L'objectif de cette réforme, du passage au « bail-in », est de faire disparaître l'incitation à prendre des risques excessifs qu'avaient les banques quand elles savaient qu'elles allaient être secourues par les États. Mais la conséquence de cette réforme, comme on le voit clairement aujourd'hui, est que les investisseurs considèrent que les actions et les obligations émises par les banques sont devenues des actifs financiers très risqués. En cas de hausse de l'incertitude ou de ralentissement de l'activité, les investisseurs vendent rapidement ces actifs risqués et cela déclenche, ce qui est le cas depuis le début de l'année 2016, un effondrement des cours boursiers des banques et une hausse très forte des primes de risque qu'elles doivent payer sur leurs obligations. Il en résulte une très forte hausse des coûts de financement des banques de la zone euro et, inévitablement, une contraction du crédit bancaire qui va amplifier les difficultés économiques et ralentir la croissance.
Il est clair que les quantitative easing déclenchés par les banques centrales américaine, de la zone euro, du Royaume-Uni et du Japon, ne pouvait être perpétuel vu que les bilans de ces Banques grossissaient, et qu’il fallait tôt ou tard se délester.

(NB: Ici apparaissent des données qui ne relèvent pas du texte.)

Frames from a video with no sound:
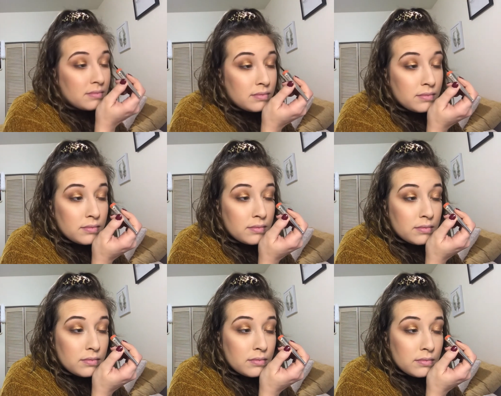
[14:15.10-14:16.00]

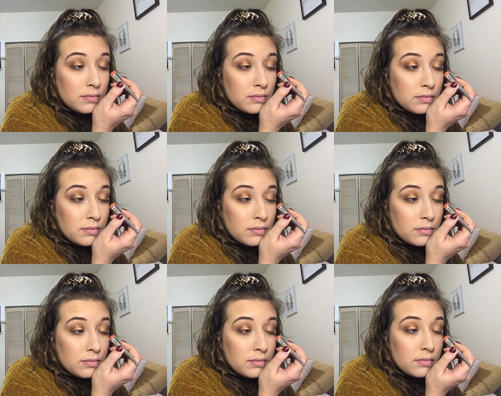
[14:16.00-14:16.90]

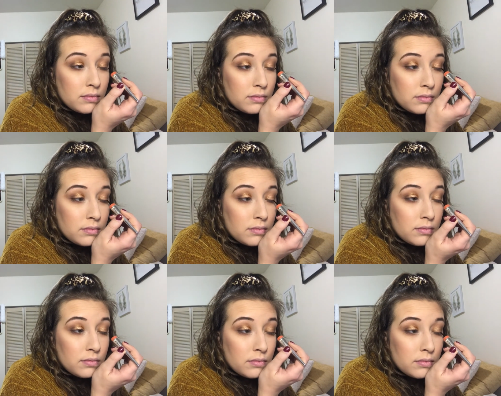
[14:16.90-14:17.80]

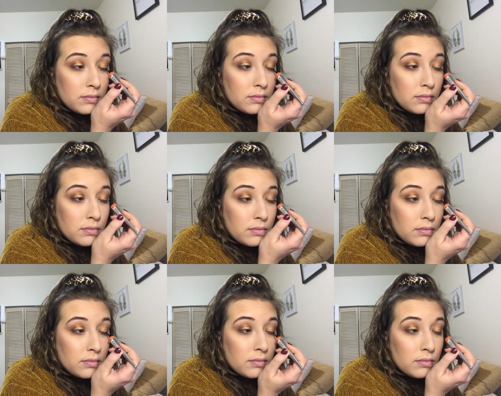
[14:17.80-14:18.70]

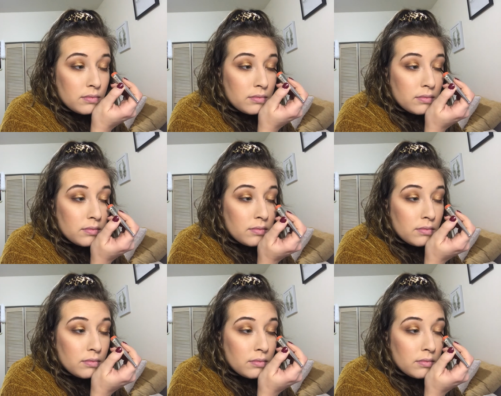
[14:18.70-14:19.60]

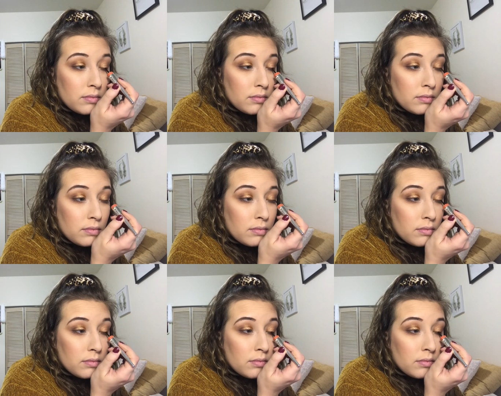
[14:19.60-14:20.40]
Nobody speaks.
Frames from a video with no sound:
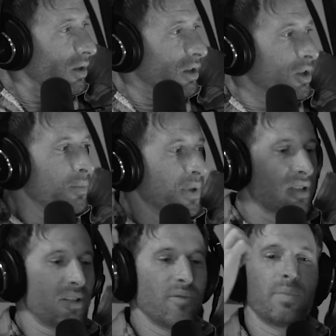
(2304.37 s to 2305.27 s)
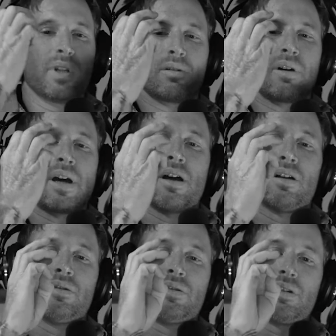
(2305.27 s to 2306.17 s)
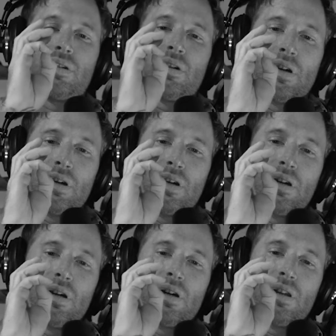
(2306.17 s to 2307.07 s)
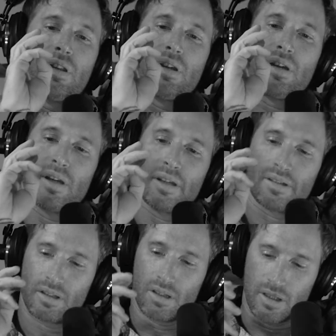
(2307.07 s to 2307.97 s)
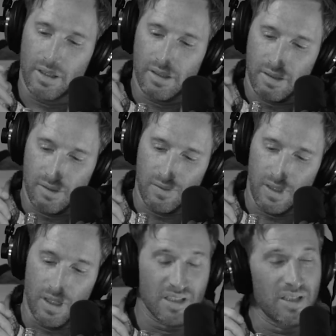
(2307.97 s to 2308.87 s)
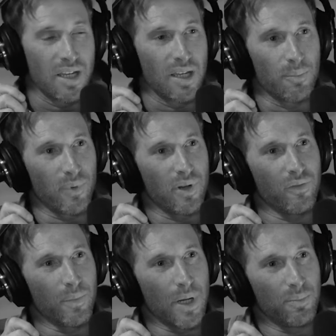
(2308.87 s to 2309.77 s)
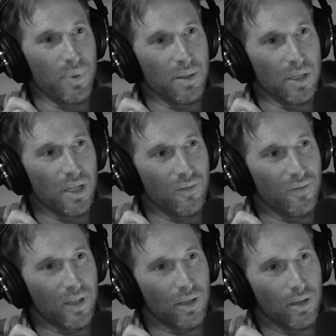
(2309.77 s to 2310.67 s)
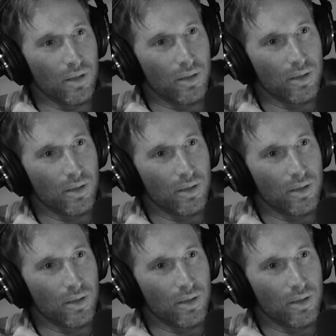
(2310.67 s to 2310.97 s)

humans have been around as long as the very tip of my pinky finger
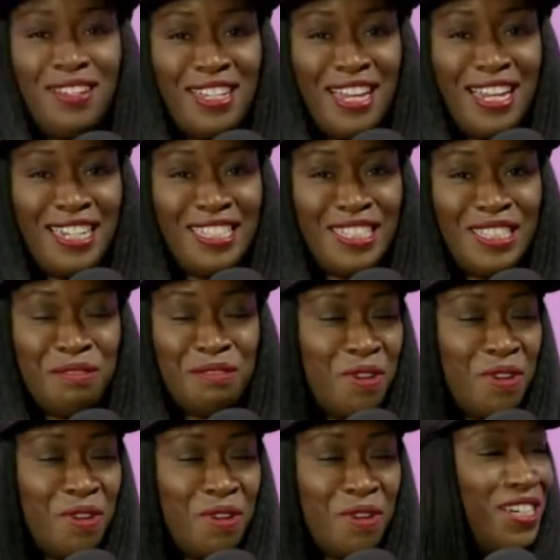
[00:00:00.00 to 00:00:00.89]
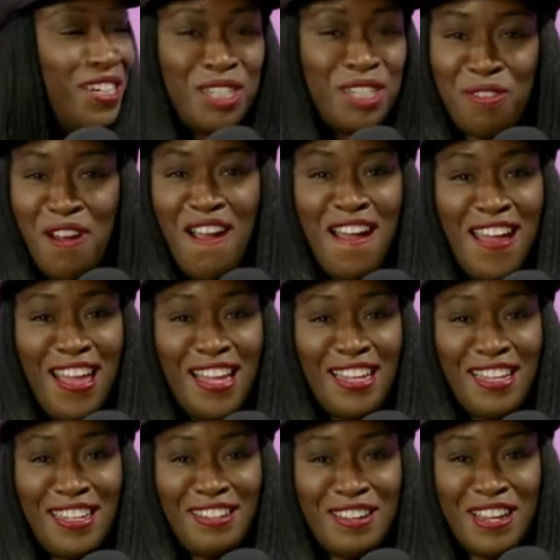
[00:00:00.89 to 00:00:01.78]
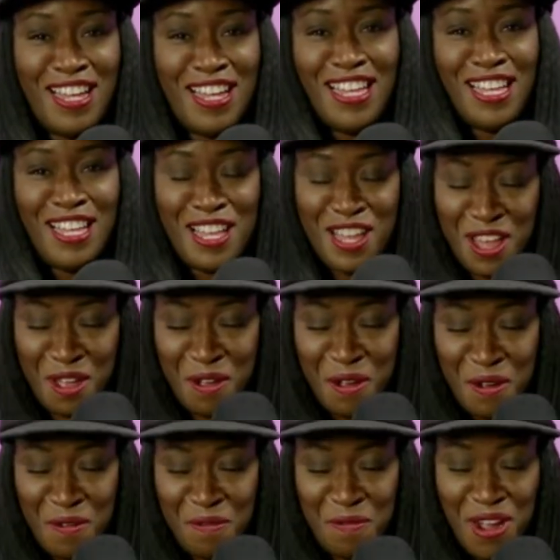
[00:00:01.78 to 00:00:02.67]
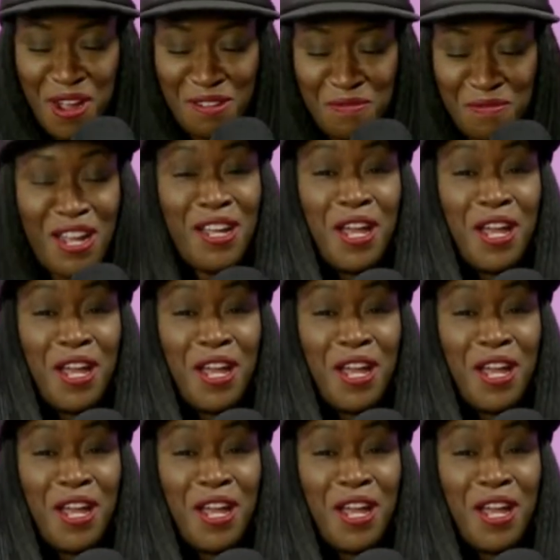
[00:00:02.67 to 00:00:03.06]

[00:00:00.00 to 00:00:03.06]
yes, we're gonna try. we're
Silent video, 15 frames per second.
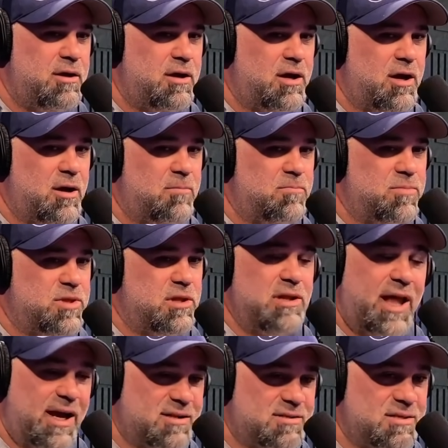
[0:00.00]
The
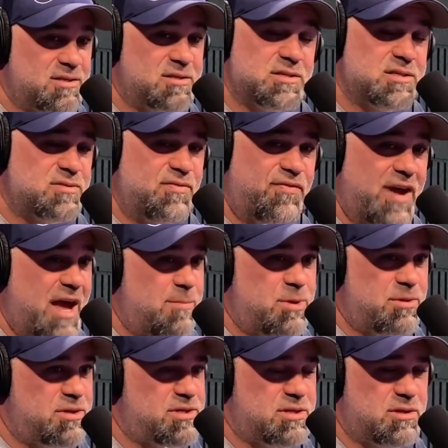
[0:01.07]
Lexus is
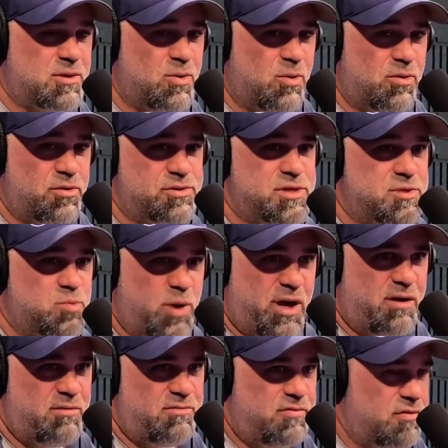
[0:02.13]
fabulous in the corners as
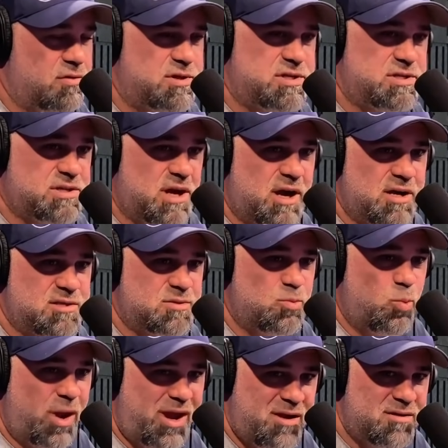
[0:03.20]
well for its size and
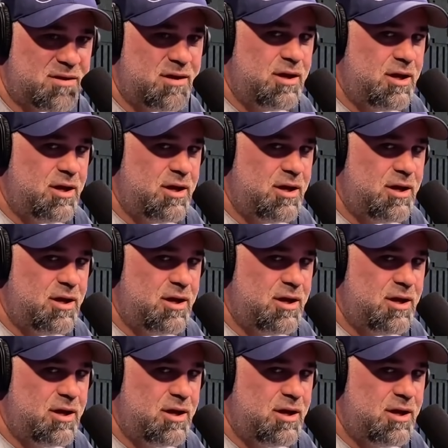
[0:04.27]
weight,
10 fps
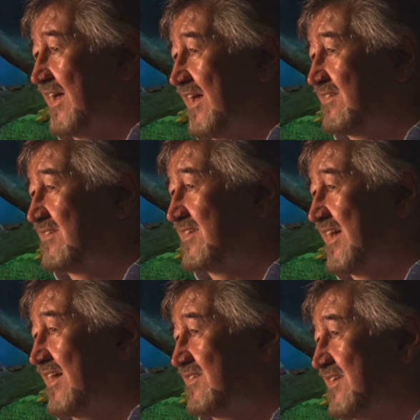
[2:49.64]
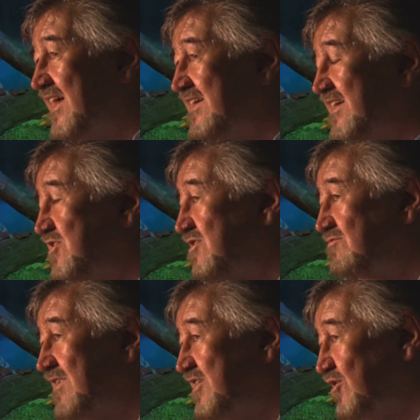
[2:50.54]
and then they needed
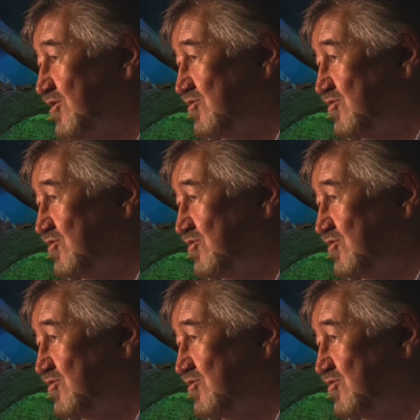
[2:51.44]
a radio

D’autant plus que ces bilans, c’était de la dette publique et privée, et dont une bonne partie était des capitaux prêtés par les pays émergents et pétroliers.
Par conséquent, le passage du « bail-out » au « bail-in » est simplement un avertisse ment aux banques, qui signifie qu’il ne faut plus compter sur les QE des banques centrales. Les liquidités faciles pour secourir les systèmes bancaires ne sont plus une priorité. L’opération en cours est d’assainir les bilans des banques centrales, ce qui se traduit par un désendettement vis-à-vis du reste du monde, en particulier de la Chine. Et c’est cela l’enjeu aujourd’hui. On comprend pourquoi la contribution des actionnaires et des porteurs de dette obligataire qui perdent une partie de leurs investissements dans la banque est une nécessité.
Et si les conséquences de ces décisions sont très défavorables : hausse considérable de la volatilité des prix des actifs financiers avec l'excès de liquidité créé par les banques centrales qui se transforme en flux de capitaux de taille croissante, ceci au départ, i.e. dans la phase ascendante du cycle, les difficultés des banques de la zone euro dès que des incertitudes apparaissent relèvent simplement du début de la phase descendante du cycle qui a commencé au deuxième semestre 2014, avec la chute des prix pétroliers. Et nous ne sommes encore qu’au début de la phase descendante, avec la hausse du taux d’intérêt de la Fed en décembre 2015.